Your instructions: Retype the entries exactly, but skip the pictures.

[Stored data]
☆ ☆ ☆ ☆

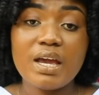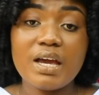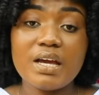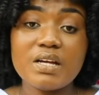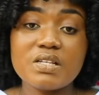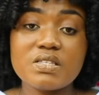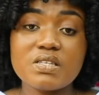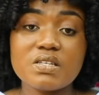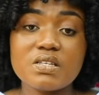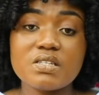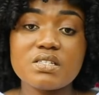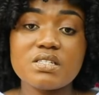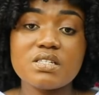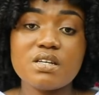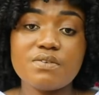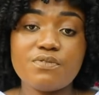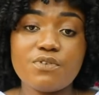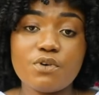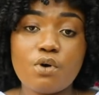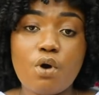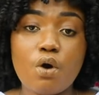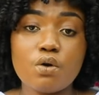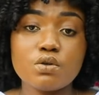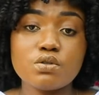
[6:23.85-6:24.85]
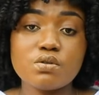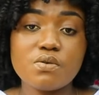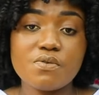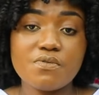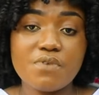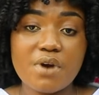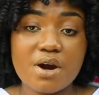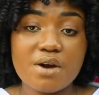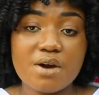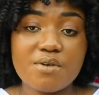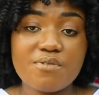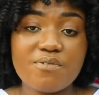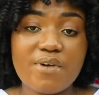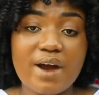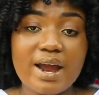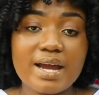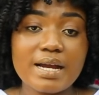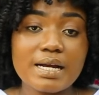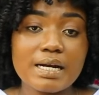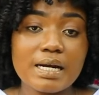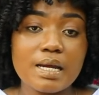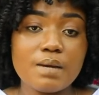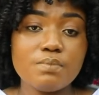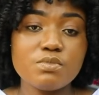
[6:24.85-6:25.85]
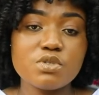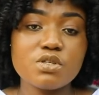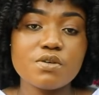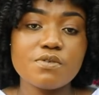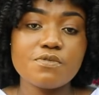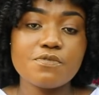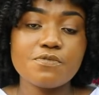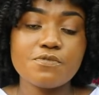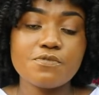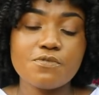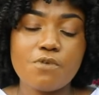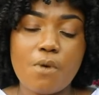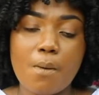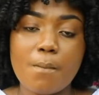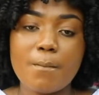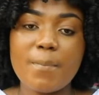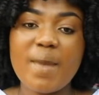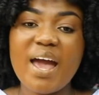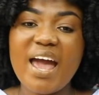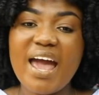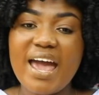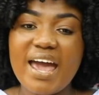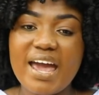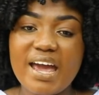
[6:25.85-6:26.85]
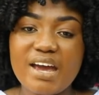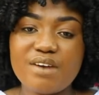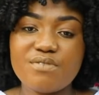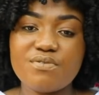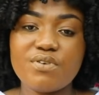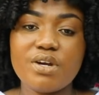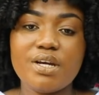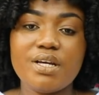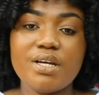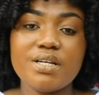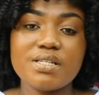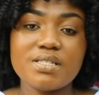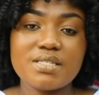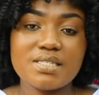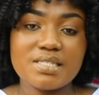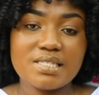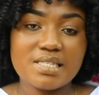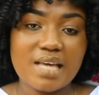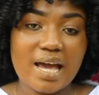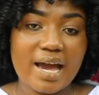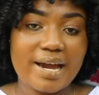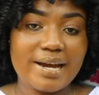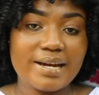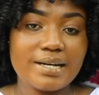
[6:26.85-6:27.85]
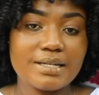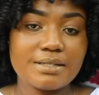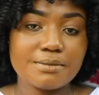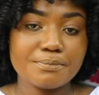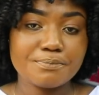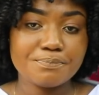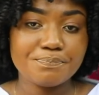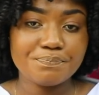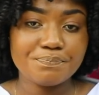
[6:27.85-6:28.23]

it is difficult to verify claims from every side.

☆ ☆ ☆ ☆

Answer to this task:
[6:23.85-6:24.85]
[6:24.85-6:25.85]
[6:25.85-6:26.85]
[6:26.85-6:27.85]
[6:27.85-6:28.23]

it is difficult to verify claims from every side.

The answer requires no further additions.